Nausea, vomiting and dizziness, but also sweating, headaches or drowsiness: the symptoms of motion sickness - known as motion sickness in the technical jargon - are varied. "No one knows exactly how motion sickness develops," says travel medicine specialist Prof. Thomas Küpper from the University Hospital of RWTH Aachen University. But there is the so-called interference signal theory.
According to this, travel sickness occurs because the perception of the eyes does not match the signals from other sensory organs - such as those of the organ of balance in the ear. This can happen on a ship, for example. Because of the waves, the brain gets the signal from the balance organ: There is a lot of movement here. Just below deck, however, the eyes report: the room is not moving. "The brain picks up everything and checks whether the image is consistent or not," says Küpper, First Vice President of the German Society for Travel Medicine.
Even if it feels like this: “The stomach is not the core of the problem. But he has to pay for it,” says Prof. Tomas Jelinek. The head of the Berlin Center for Travel and Tropical Medicine speaks of a communication disorder in the brain. The conflicting information leads to overstimulation - and thus to nausea. And: The areas in the brain where the information converges are relatively close to the vomiting center.
The probability of suffering from motion sickness varies depending on the means of transport: According to Thomas Küpper, it is highest when traveling by bus, then by car and train – and finally by flying. Tomas Jelinek suspects that the view from the plane window is so far removed from reality that one has the feeling of sitting still. This creates less confusion in the brain.
Of course, flying is not always possible - and it is also not the best choice in terms of the ecological footprint. It's a good thing that there are a few tricks for all other means of transport that, at best, prevent travel sickness in the first place.
It starts with the choice of place. The rule of thumb here is: It's better to sit in the front in the car or bus, in the middle on a ship or plane. On a ship it is even a good idea to lie flat. And if you get sick on the plane, Küpper advises you to consciously participate in the movements of the planes. “That means leaning into the curve, not sitting upright. That way the picture stays consistent.”
When driving in the passenger seat or the back seat, you should fixate on a stationary point on the horizon and take a break in the fresh air from time to time. And the most important thing: don't look at your cell phone or read anything. “The information becomes even more confusing when the eyes follow letters or a movie.

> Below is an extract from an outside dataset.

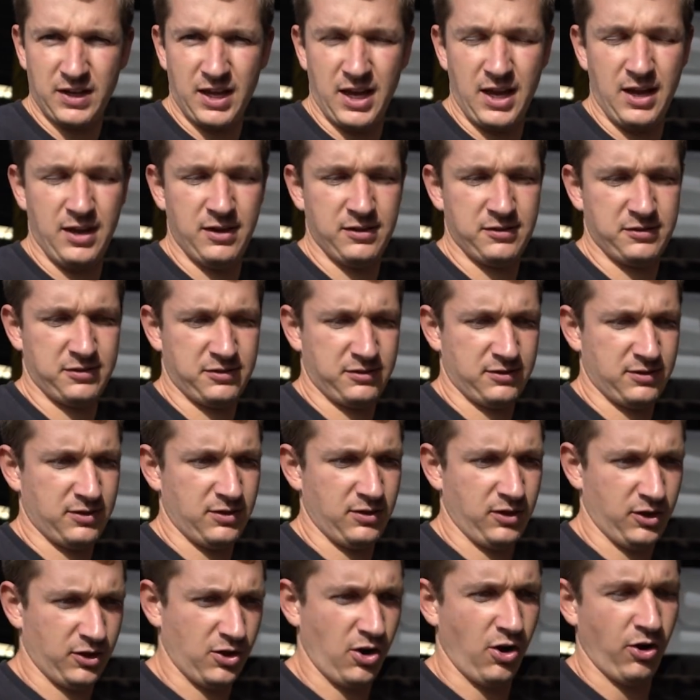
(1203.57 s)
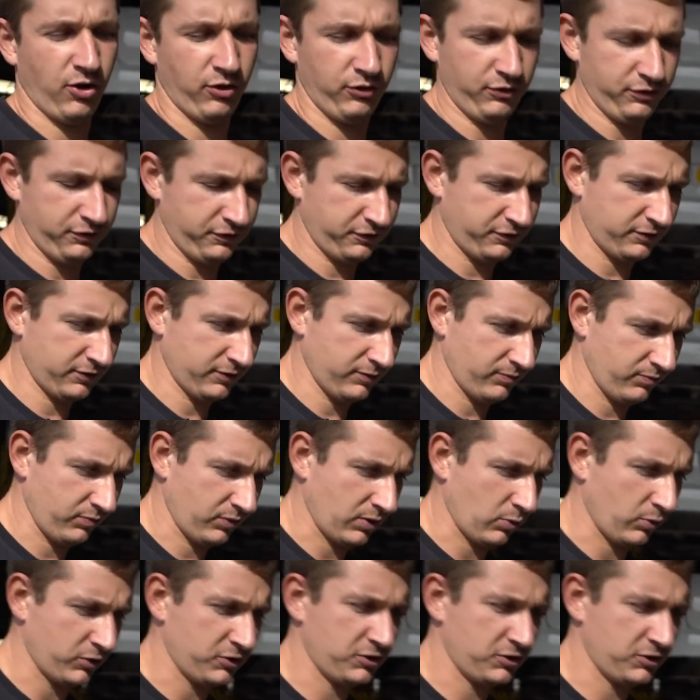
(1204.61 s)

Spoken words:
as the Golf. We're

Then there is total confusion,” says Tomas Jelinek.
This applies to adults as well as to children. The little ones – especially between the ages of four and ten – are particularly prone to travel sickness. "The connections in the brain are not yet complete, so it reacts even more sensitively to information problems," says Tomas Jelinek. In addition, the space in the back seat increases the risk of motion sickness. Above all, distraction through games can help - from "I see something you don't see" to "Who will discover five red cars first?".
For adults, on the other hand, it can help to focus on conversations instead of thinking about the nausea. Thomas Küpper from the Aachen University Hospital always gives his students a tip as a joke: Flirt with the person sitting next to you is the safest way to avoid getting sick. And in the car, of course, there remains the option of moving to the driver's seat. Because those who drive usually do not experience travel sickness, "because you have to concentrate on one task," says Jelinek.

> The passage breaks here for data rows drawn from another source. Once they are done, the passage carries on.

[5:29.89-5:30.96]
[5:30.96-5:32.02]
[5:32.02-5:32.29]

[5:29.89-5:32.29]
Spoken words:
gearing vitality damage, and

Medications can also help – in advance or on the go. Whether as tablets, lozenges, suppositories or chewing gum: many preparations rely on the active ingredient dimenhydrinate. It blocks the messenger substance in the brain that can trigger vomiting. "The disadvantage is that you get tired," explains Jelinek.
There is also relief for sticking: plasters with the active ingredient scopolamine are often used by sailors. However, they should not be used in children and the elderly.

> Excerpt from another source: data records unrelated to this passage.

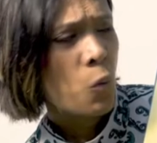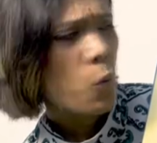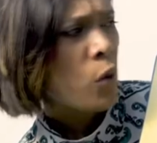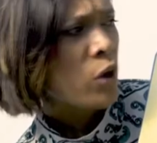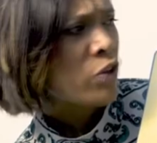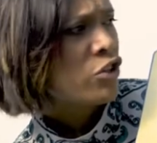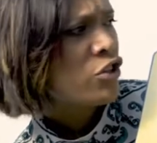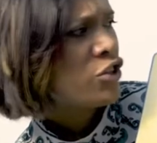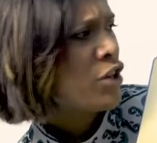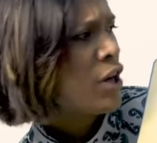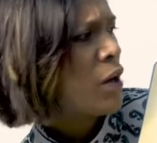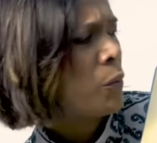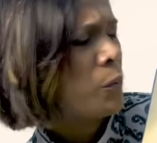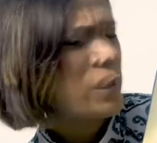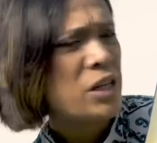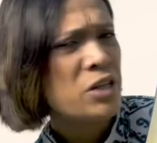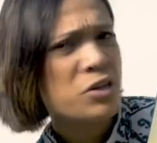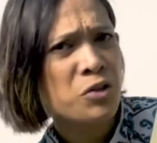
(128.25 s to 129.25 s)
What shall
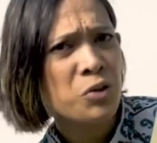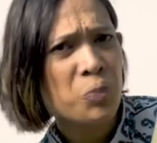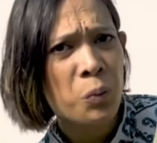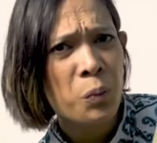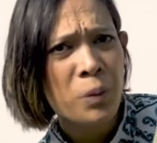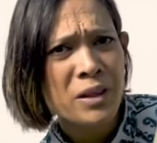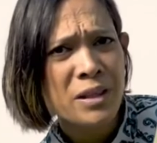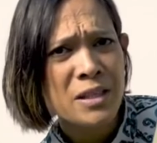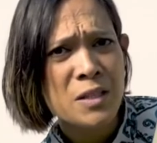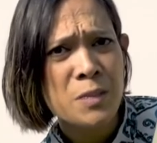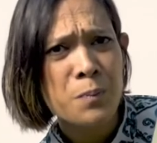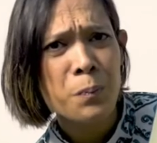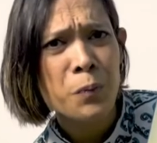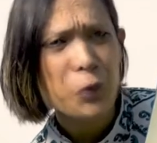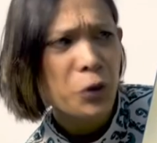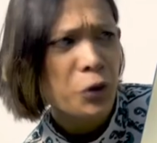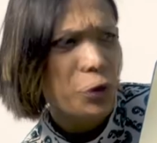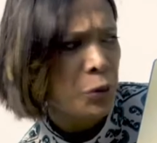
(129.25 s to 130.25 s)
we do with this
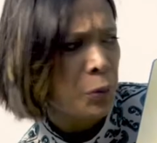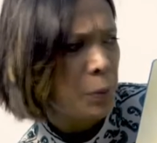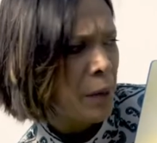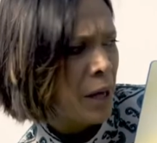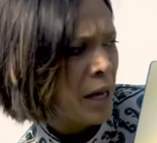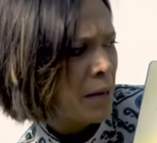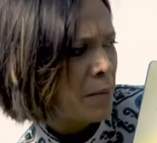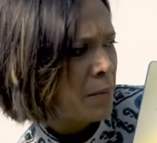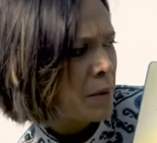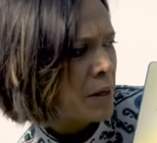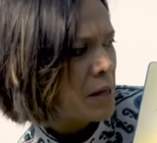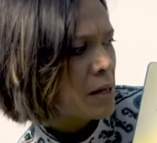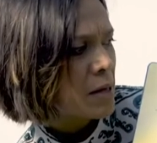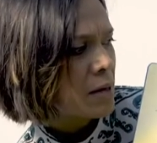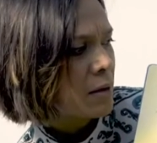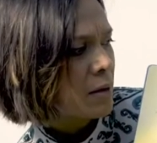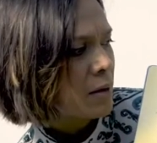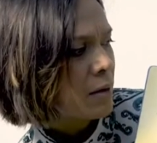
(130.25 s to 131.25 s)
boo-hoo
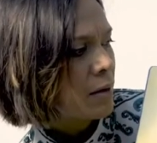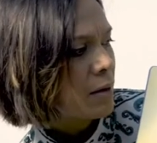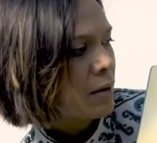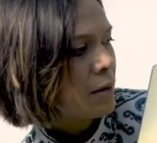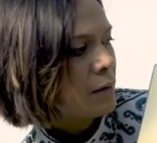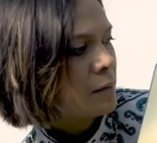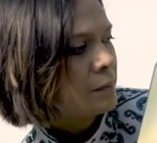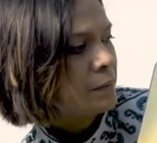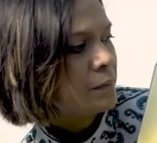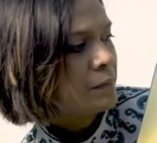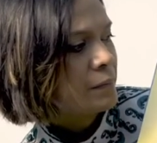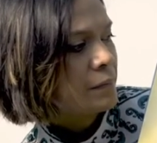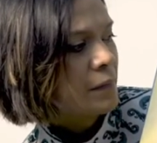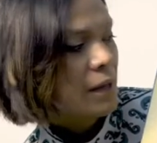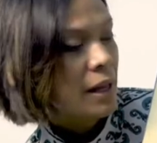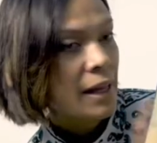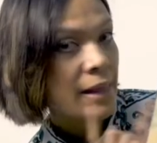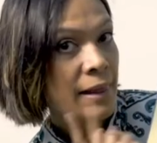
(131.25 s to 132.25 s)
baby?
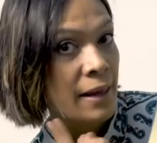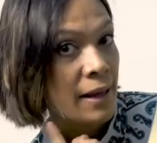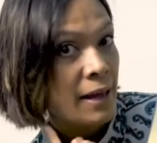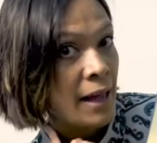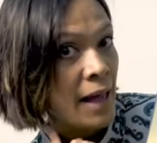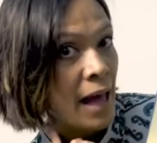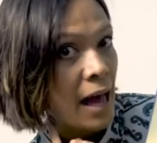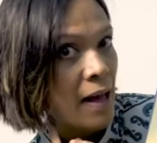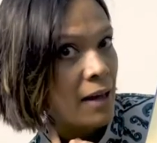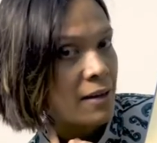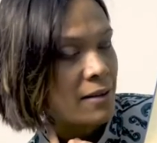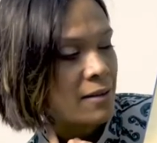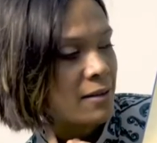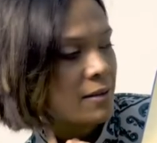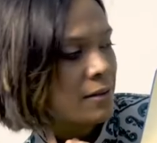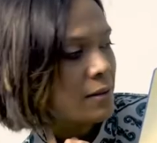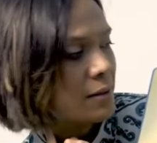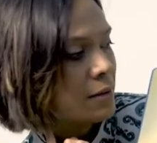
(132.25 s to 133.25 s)
The cat.
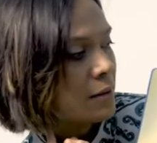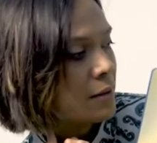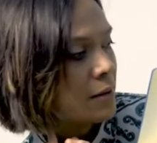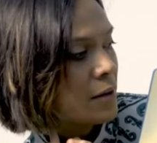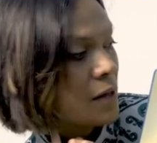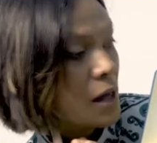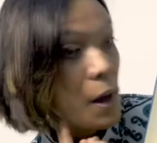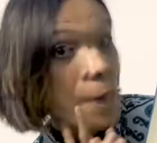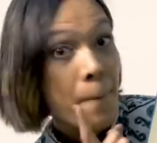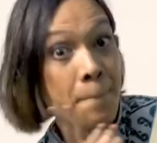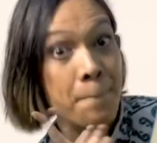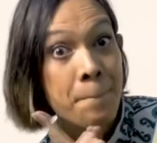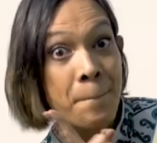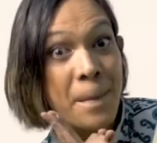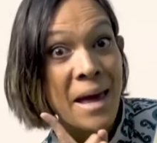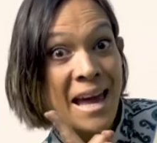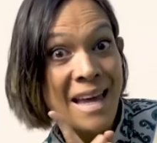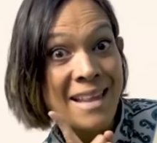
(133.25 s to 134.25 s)

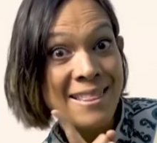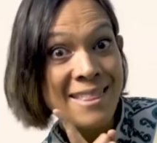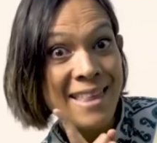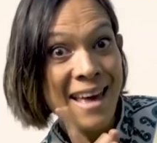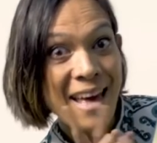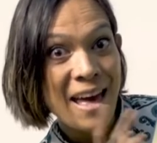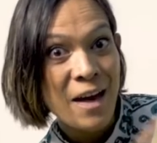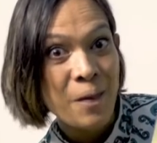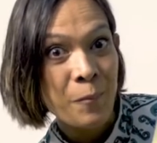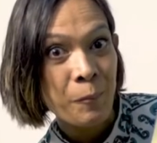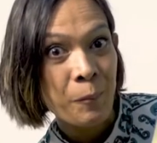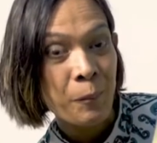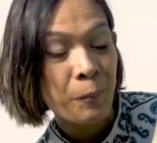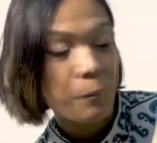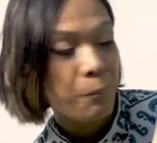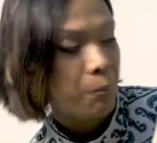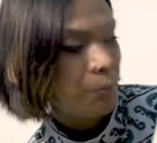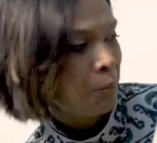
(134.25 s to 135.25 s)
Bathe him.
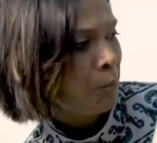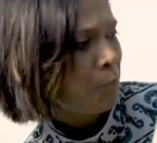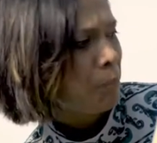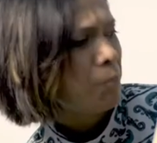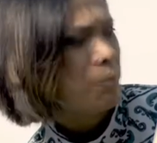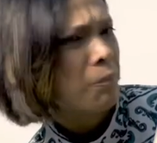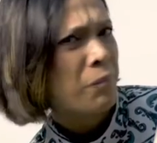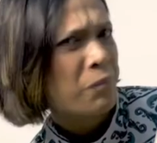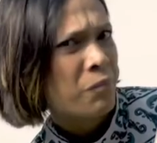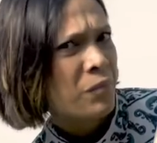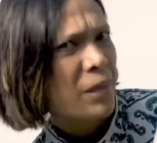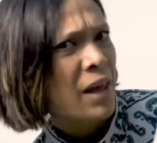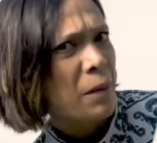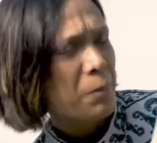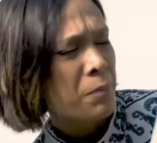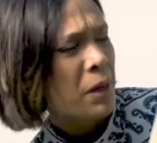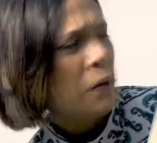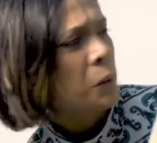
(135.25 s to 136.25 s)
Hmm,
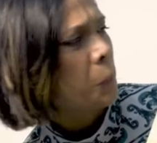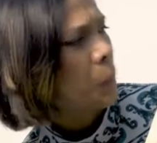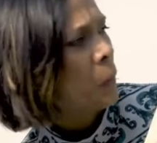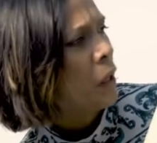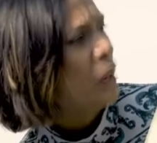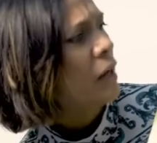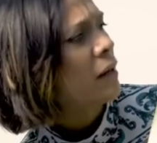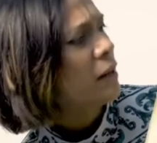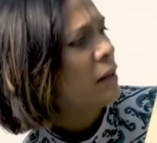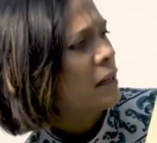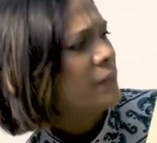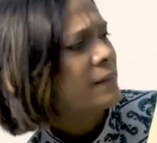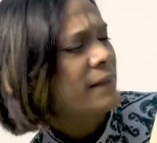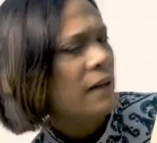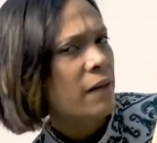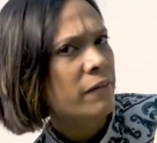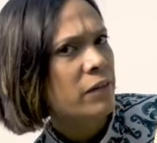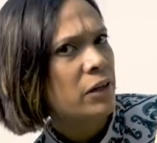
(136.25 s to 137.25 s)
that might work.
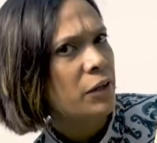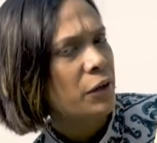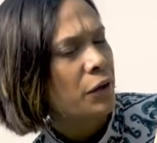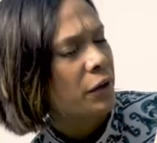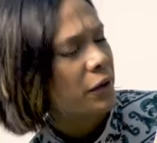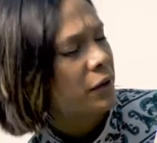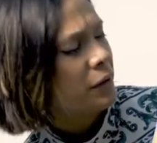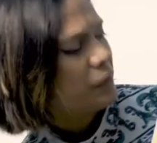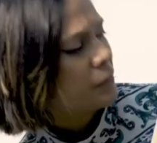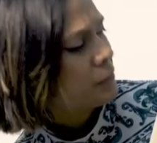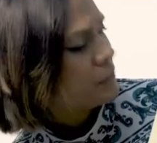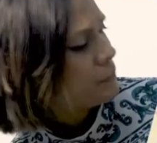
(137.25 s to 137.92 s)
Let's have a look.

They are also not suitable for acute treatment, as they have to be stuck on at least twelve hours before the trip. Thomas Küpper warns: "Under no circumstances should you actively drive to the airport yourself, because they can cause visual disturbances."
Those who prefer gentler methods can try relaxation techniques such as yoga or acupressure bracelets. They are designed to alleviate nausea through permanent pressure on the so-called Nei Kuan point, which is three finger widths below the wrist.
According to Jelinek, studies have so far not been able to prove that methods like these actually work. "But if you feel they help, of course you can take them. Even if they only distract from their own misery,” says Jelinek. Because that's what those affected really feel: "Telling them 'don't be silly' is totally unfair. People are really bad.”
There is also hope. Because unlike a migraine attack with nausea, motion sickness is quickly over. "If you were just a little dizzy, you'll be on your feet again fifteen minutes after arrival," says Thomas Küpper. "If you were really bad, like after an hour or an hour and a half."
By the way: Not eating anything before the trip doesn't help. Instead of reaching for fries with fatty mayonnaise, however, the travel medicine experts recommend easily digestible food.
And Tomas Jelinek has a very special tip for children: "An English colleague recommends toast with strawberry jam". Although this does not prevent nausea or even nausea, it would taste less unpleasant if the worst happened.
The summer holidays are just around the corner – they have even started in six federal states. In view of the chaos at the airports and overcrowded trains, many Germans rely on their cars. But there is also a lot to consider.